▶ _WHAT YOU ARE ASKED TO DO_: Please restate each line of the data below exactly. Omit all images.

-=-=-=-=-

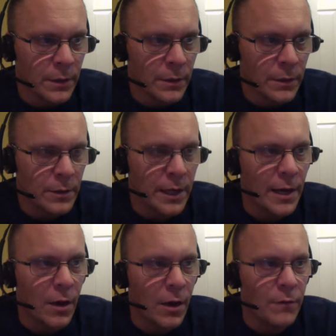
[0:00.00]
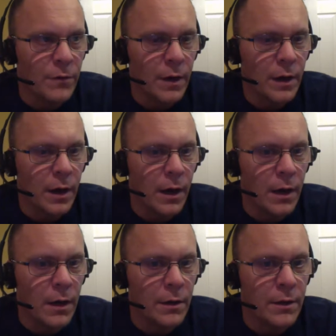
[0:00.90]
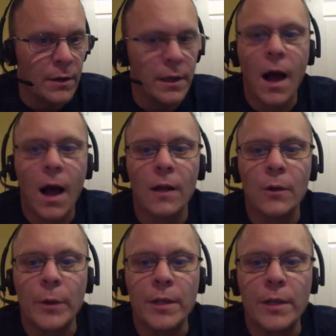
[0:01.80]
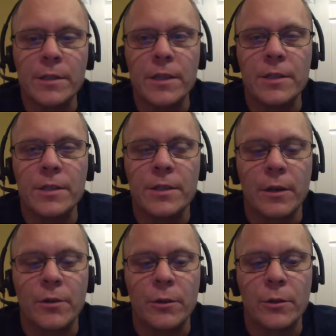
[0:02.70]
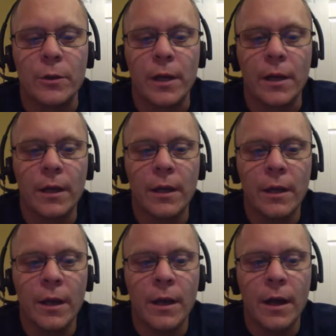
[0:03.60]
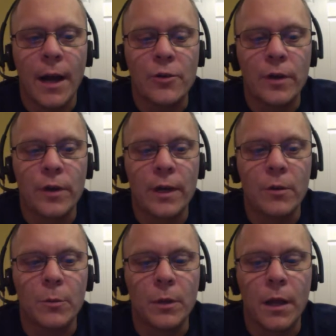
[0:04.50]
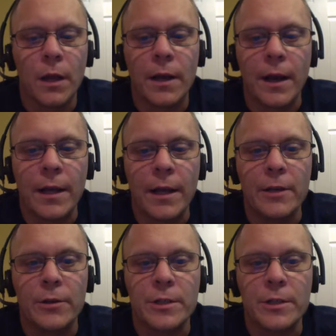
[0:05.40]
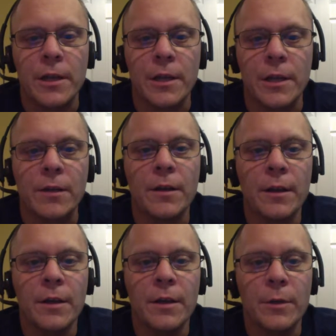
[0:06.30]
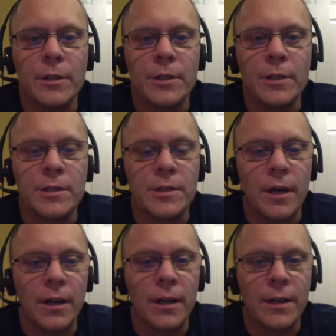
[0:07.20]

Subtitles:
to kick off the Halloween season. They're doing "I drink your blood and I eat your skin," which is like the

-=-=-=-=-

▶ _EXPECTED OUTPUT_:
[0:00.00]
[0:00.90]
[0:01.80]
[0:02.70]
[0:03.60]
[0:04.50]
[0:05.40]
[0:06.30]
[0:07.20]

Subtitles:
to kick off the Halloween season. They're doing "I drink your blood and I eat your skin," which is like the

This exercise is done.